Exercise aim
Repeat the data exactly, please; no pictures belong in the copy.

• • • • • • •

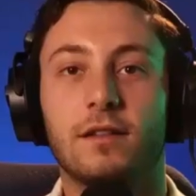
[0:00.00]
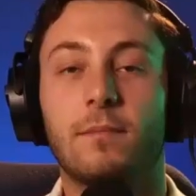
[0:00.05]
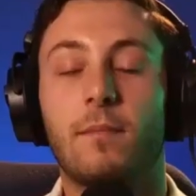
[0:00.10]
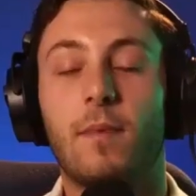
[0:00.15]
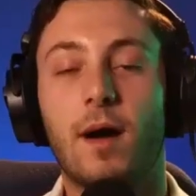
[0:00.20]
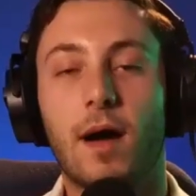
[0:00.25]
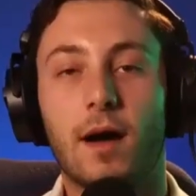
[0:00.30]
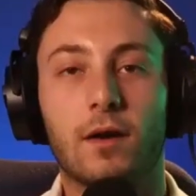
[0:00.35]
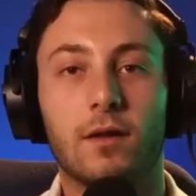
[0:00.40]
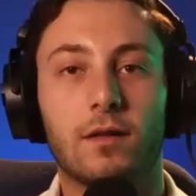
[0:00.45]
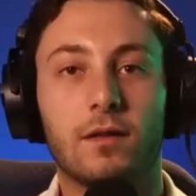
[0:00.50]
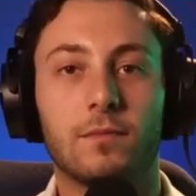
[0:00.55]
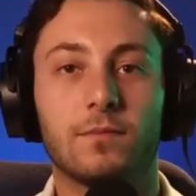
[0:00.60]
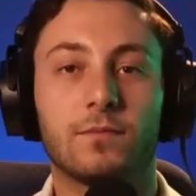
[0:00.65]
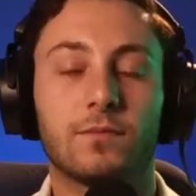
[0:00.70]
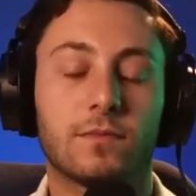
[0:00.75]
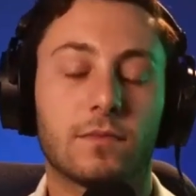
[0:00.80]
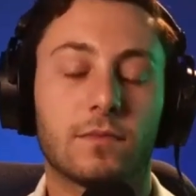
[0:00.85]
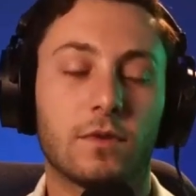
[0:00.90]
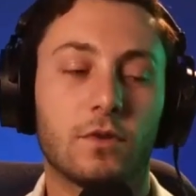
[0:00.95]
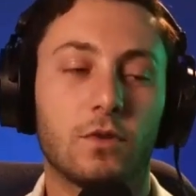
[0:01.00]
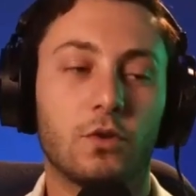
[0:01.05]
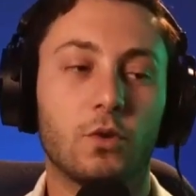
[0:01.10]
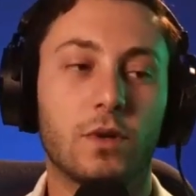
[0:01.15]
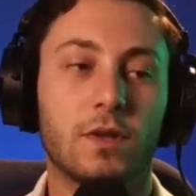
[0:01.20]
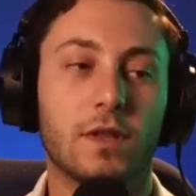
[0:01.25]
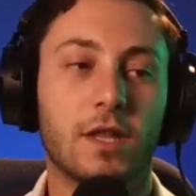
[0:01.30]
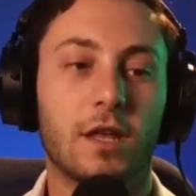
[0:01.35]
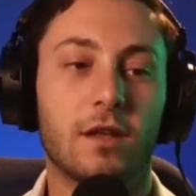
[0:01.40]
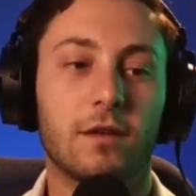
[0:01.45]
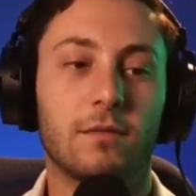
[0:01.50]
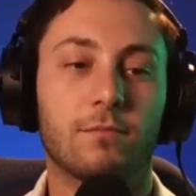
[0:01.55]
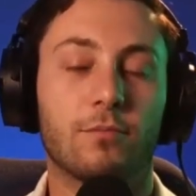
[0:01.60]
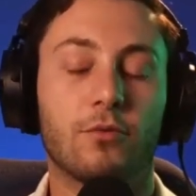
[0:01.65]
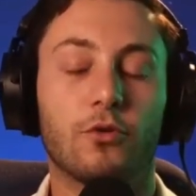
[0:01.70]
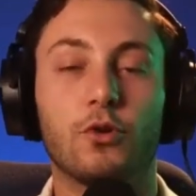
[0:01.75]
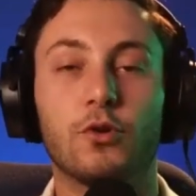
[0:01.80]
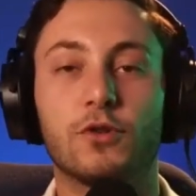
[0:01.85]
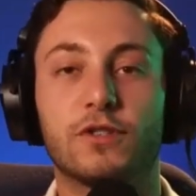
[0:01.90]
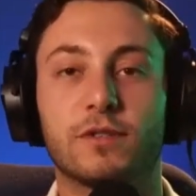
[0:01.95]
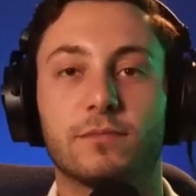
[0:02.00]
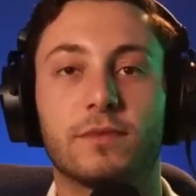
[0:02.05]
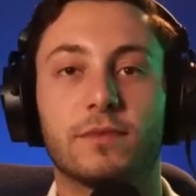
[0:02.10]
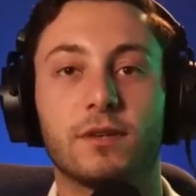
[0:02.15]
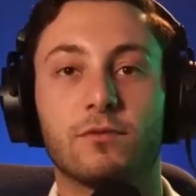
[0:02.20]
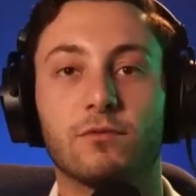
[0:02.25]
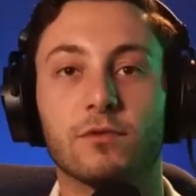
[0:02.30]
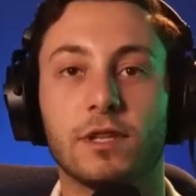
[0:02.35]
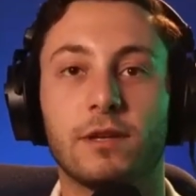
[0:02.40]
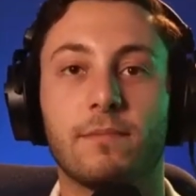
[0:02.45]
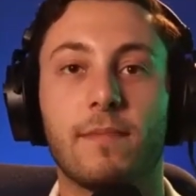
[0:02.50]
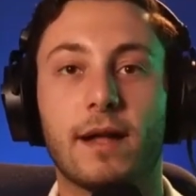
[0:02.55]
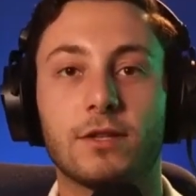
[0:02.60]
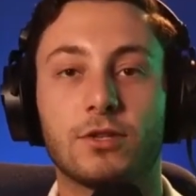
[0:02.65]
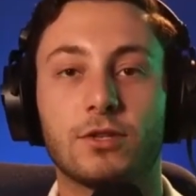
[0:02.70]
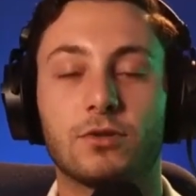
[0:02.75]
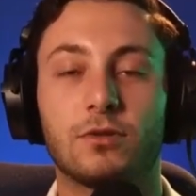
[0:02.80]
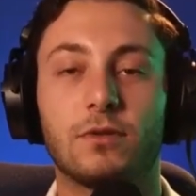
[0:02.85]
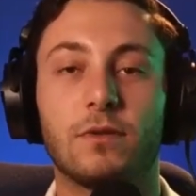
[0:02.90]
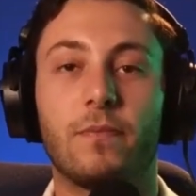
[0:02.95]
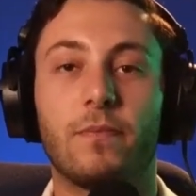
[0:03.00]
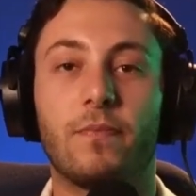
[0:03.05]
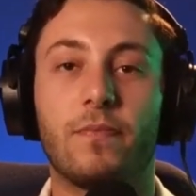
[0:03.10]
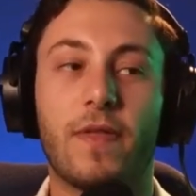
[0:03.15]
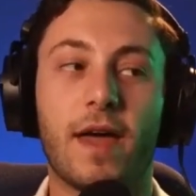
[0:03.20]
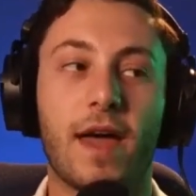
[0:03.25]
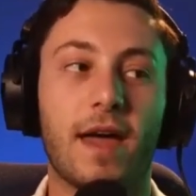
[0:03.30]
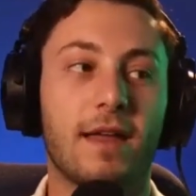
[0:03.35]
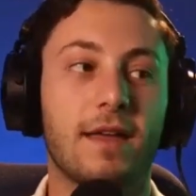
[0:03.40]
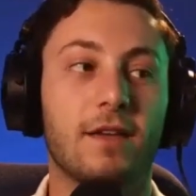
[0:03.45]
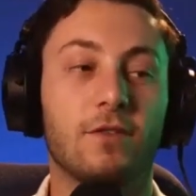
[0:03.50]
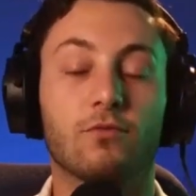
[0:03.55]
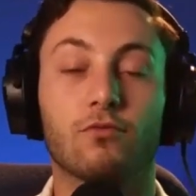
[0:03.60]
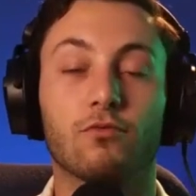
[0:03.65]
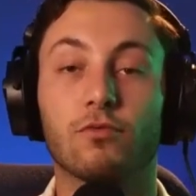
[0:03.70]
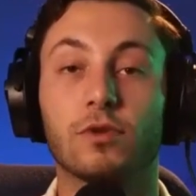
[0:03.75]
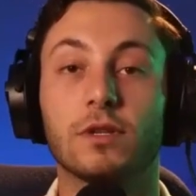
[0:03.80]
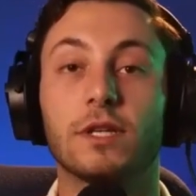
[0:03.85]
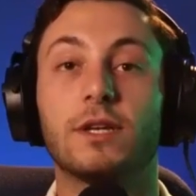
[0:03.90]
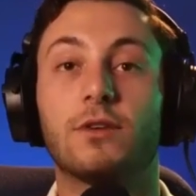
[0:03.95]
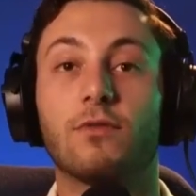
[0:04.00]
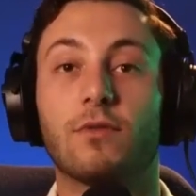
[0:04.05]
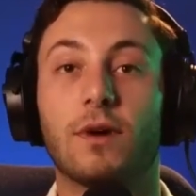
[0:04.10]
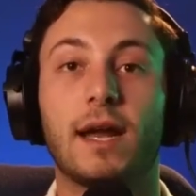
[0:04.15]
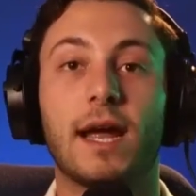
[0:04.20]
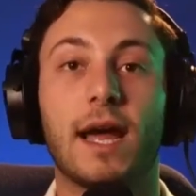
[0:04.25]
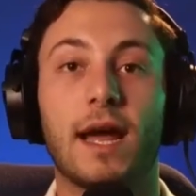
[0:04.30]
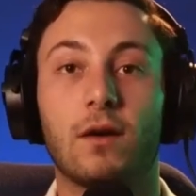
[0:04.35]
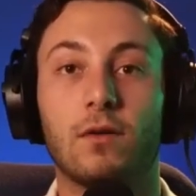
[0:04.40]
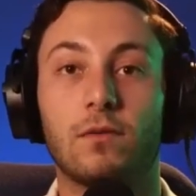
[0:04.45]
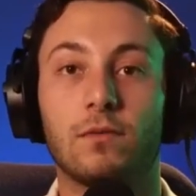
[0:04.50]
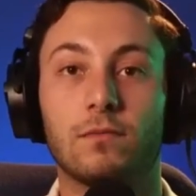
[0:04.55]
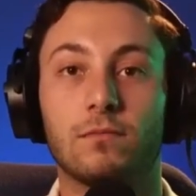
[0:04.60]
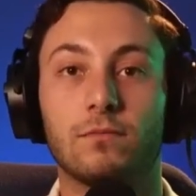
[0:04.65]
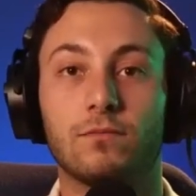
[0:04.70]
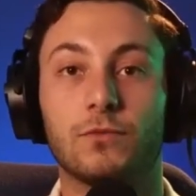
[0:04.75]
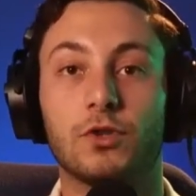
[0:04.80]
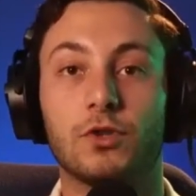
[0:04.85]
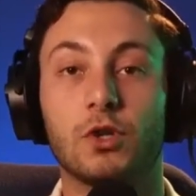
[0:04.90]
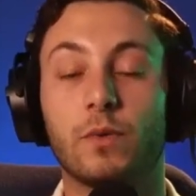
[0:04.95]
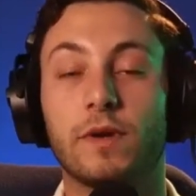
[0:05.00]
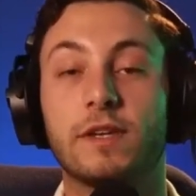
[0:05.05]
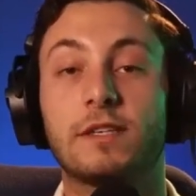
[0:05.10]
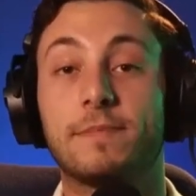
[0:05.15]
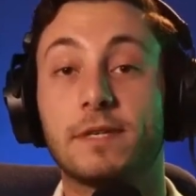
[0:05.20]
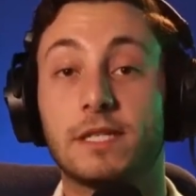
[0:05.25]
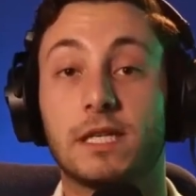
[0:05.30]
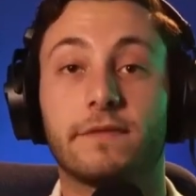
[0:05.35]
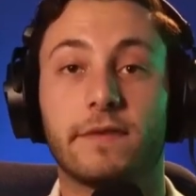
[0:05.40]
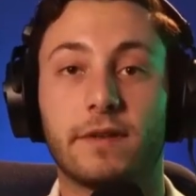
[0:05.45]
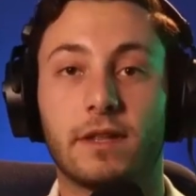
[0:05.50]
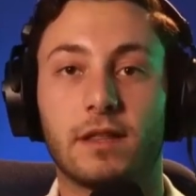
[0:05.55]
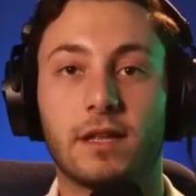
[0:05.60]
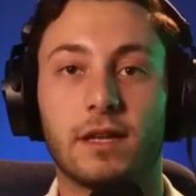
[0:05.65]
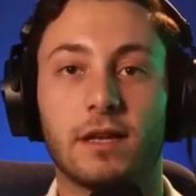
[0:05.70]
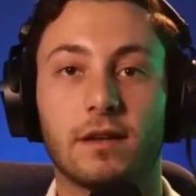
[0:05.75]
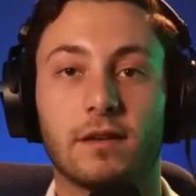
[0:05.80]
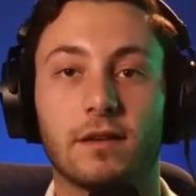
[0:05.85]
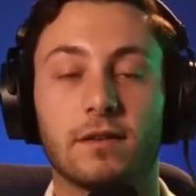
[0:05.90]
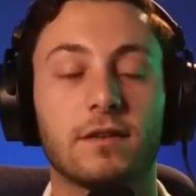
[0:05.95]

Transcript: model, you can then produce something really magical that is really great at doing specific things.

• • • • • • •

Exercise solution
[0:00.00]
[0:00.05]
[0:00.10]
[0:00.15]
[0:00.20]
[0:00.25]
[0:00.30]
[0:00.35]
[0:00.40]
[0:00.45]
[0:00.50]
[0:00.55]
[0:00.60]
[0:00.65]
[0:00.70]
[0:00.75]
[0:00.80]
[0:00.85]
[0:00.90]
[0:00.95]
[0:01.00]
[0:01.05]
[0:01.10]
[0:01.15]
[0:01.20]
[0:01.25]
[0:01.30]
[0:01.35]
[0:01.40]
[0:01.45]
[0:01.50]
[0:01.55]
[0:01.60]
[0:01.65]
[0:01.70]
[0:01.75]
[0:01.80]
[0:01.85]
[0:01.90]
[0:01.95]
[0:02.00]
[0:02.05]
[0:02.10]
[0:02.15]
[0:02.20]
[0:02.25]
[0:02.30]
[0:02.35]
[0:02.40]
[0:02.45]
[0:02.50]
[0:02.55]
[0:02.60]
[0:02.65]
[0:02.70]
[0:02.75]
[0:02.80]
[0:02.85]
[0:02.90]
[0:02.95]
[0:03.00]
[0:03.05]
[0:03.10]
[0:03.15]
[0:03.20]
[0:03.25]
[0:03.30]
[0:03.35]
[0:03.40]
[0:03.45]
[0:03.50]
[0:03.55]
[0:03.60]
[0:03.65]
[0:03.70]
[0:03.75]
[0:03.80]
[0:03.85]
[0:03.90]
[0:03.95]
[0:04.00]
[0:04.05]
[0:04.10]
[0:04.15]
[0:04.20]
[0:04.25]
[0:04.30]
[0:04.35]
[0:04.40]
[0:04.45]
[0:04.50]
[0:04.55]
[0:04.60]
[0:04.65]
[0:04.70]
[0:04.75]
[0:04.80]
[0:04.85]
[0:04.90]
[0:04.95]
[0:05.00]
[0:05.05]
[0:05.10]
[0:05.15]
[0:05.20]
[0:05.25]
[0:05.30]
[0:05.35]
[0:05.40]
[0:05.45]
[0:05.50]
[0:05.55]
[0:05.60]
[0:05.65]
[0:05.70]
[0:05.75]
[0:05.80]
[0:05.85]
[0:05.90]
[0:05.95]

Transcript: model, you can then produce something really magical that is really great at doing specific things.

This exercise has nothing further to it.